**Aim of the exercise**
Images in the data are to be skipped, while every line is restated exactly as written.

- - - - -

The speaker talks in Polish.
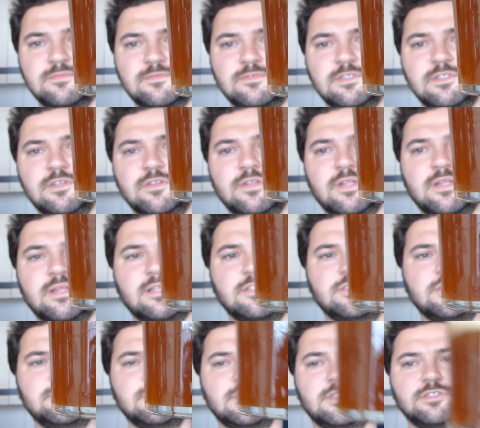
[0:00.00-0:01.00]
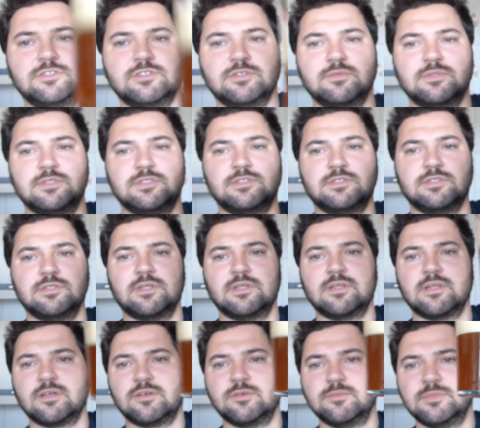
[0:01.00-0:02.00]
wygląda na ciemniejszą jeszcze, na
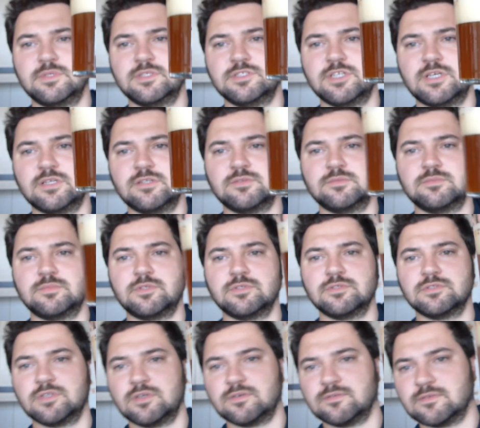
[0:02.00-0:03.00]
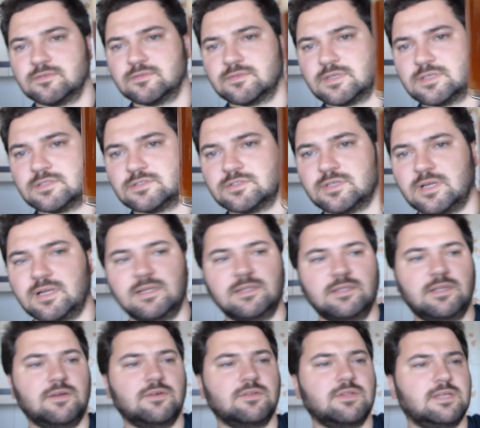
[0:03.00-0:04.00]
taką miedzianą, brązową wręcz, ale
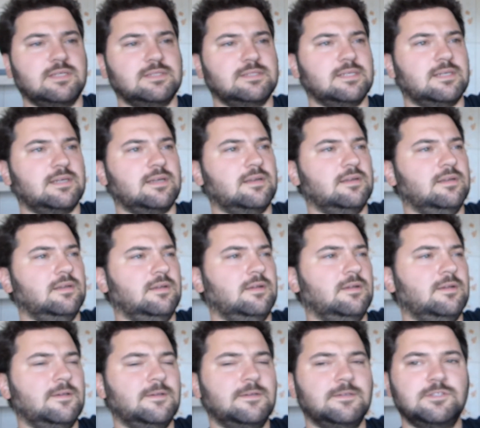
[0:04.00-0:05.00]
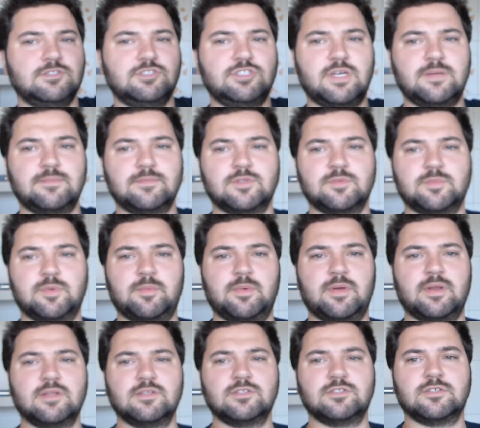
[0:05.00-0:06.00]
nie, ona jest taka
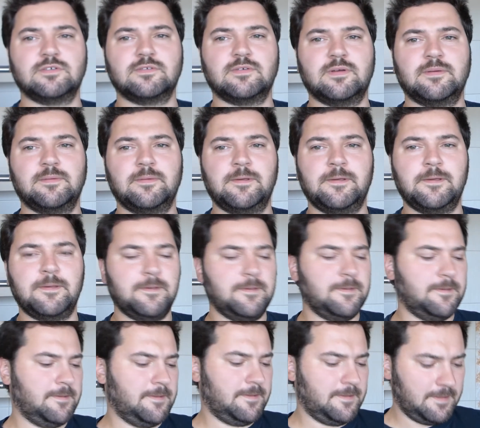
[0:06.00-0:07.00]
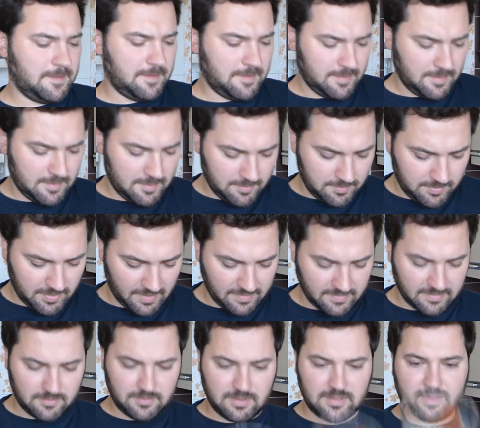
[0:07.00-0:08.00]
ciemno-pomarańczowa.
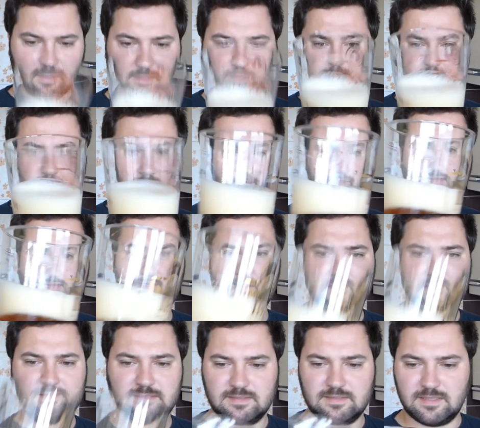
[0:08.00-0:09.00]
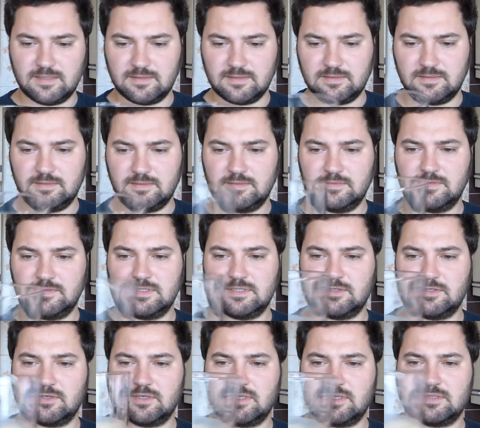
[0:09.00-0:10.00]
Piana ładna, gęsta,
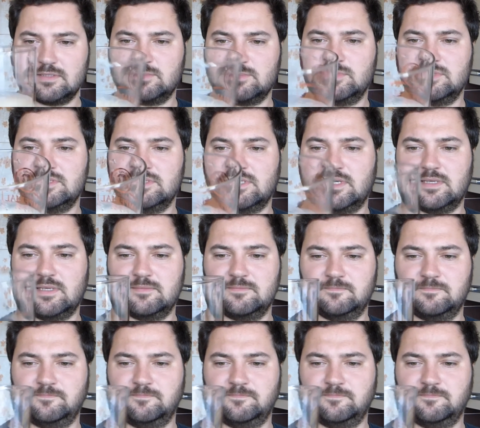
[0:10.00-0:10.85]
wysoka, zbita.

- - - - -

**Written solution**
The speaker talks in Polish.
[0:00.00-0:01.00]
[0:01.00-0:02.00]
wygląda na ciemniejszą jeszcze, na
[0:02.00-0:03.00]
[0:03.00-0:04.00]
taką miedzianą, brązową wręcz, ale
[0:04.00-0:05.00]
[0:05.00-0:06.00]
nie, ona jest taka
[0:06.00-0:07.00]
[0:07.00-0:08.00]
ciemno-pomarańczowa.
[0:08.00-0:09.00]
[0:09.00-0:10.00]
Piana ładna, gęsta,
[0:10.00-0:10.85]
wysoka, zbita.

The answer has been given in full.